Мысли мои перескакивали, избегая Терезу, как избегает путник падения, перескакивая по камням через горную реку. И стал я снова думать про LUCA, хотя уже все о нем передумал. Но теперь следовало ясно произнести себе то, о чем мучился последний месяц, снова внять призыву. Последним предком жизни на земле была небольшая популяция клеток.
Компактность Луки означает то, что существует место, ровно одно на планете, откуда произошла вся жизнь. Нефтяные залежи эдемского междуречья? Не уверен. Господь не роняет семя в одну и ту же лунку. Так где же? Интуиция твердила, что Лука возник ровно там, где человечество впервые столкнулось с нефтью. Родной Апшерон был первым на планете местом промышленной добычи нефти, и LUCA скрывался именно там. Нет больше места на земле, где существовали бы в течение многих веков нефтяные алтари. Заратустра, пришедший к господству, заменил нефть чистым огнем: дровяным. В Атешгях испокон веков приходили из Индии таинственные жрецы содержать алтарь. Я жил среди нефти и слышал ее, я знаю, что нефть — зверь. Самый огромный страх детства — пожар в Черном городе — стоял у меня перед глазами. Нефть сочилась из недр в предвосхищенье войны… Да, Луку нужно искать дома.
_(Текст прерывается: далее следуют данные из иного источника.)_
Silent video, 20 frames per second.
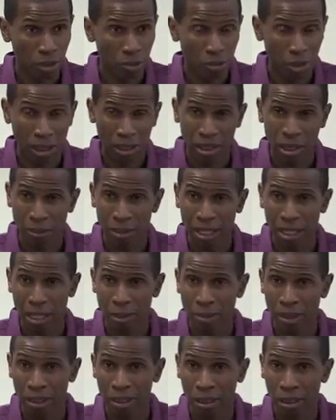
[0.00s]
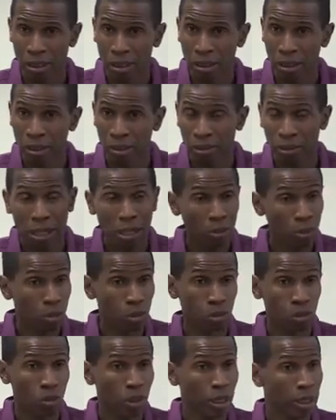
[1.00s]
By the time I got back to Glendale, I
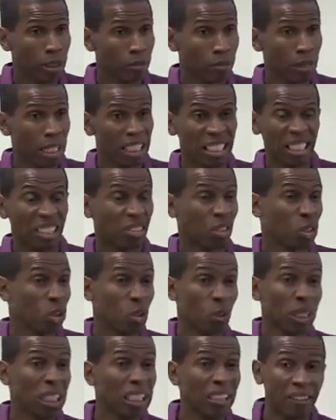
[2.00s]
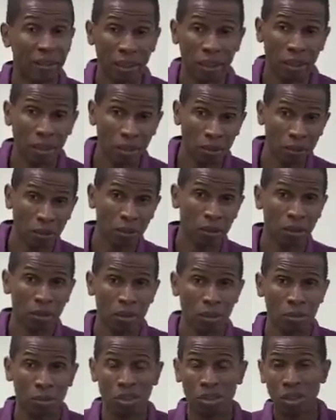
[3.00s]
was straight. I didn't have to do anything.
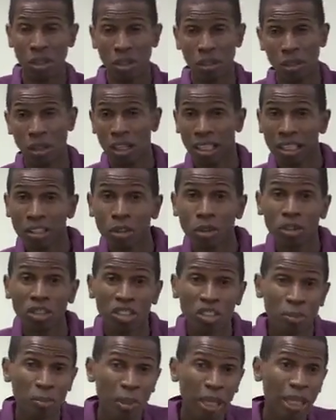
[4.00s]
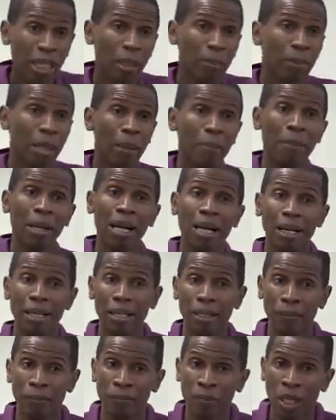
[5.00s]
It was gone. All I had to do was just make up my
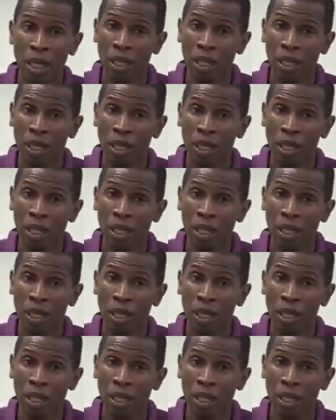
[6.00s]
mind.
Однажды в детстве я смотрел с пирса яхт-клуба на город — на огромную его чашу, на крыши-ступеньки, на дома, лепившиеся ярусными полукружьями по склону, сзади слепила блеском бухта, — и подумал: в чем состоит наслаждение глаза ландшафтом? Почему зрение доставляет нам удовольствие от пейзажа, от неживой материи, сформированной Творцом? Какое древнее чувство поднимается в нас? И вдруг пришло в голову — что все прекрасное вокруг есть человеческая внутренность. Анатомию я не допустил к рассуждениям, как банальность, достойную только авгуров. О внутренности живого я думал как о тектонике сознания. Я соображал: если глаз есть кусок мозга, вынесенный на открытый воздух, то само по себе зрение есть мыслительный процесс, со всеми следствиями: мышление утоляло Ницше выработанными в мозгу алкалоидами и облегчало мигрень; Пилат не умел думать самостоятельно и потому нуждался в сторонней анестезии: ему нужно было говорить с умным человеком. К тому же незрячая мысль о том, как мы видим, порождает философию зрения, а зрячая мысль о зрении — то есть мысль глаза о ландшафте — как раз и порождает впечатленность, красоту и наслаждение умом…
13
Тест на употребление наркотиков (англ.).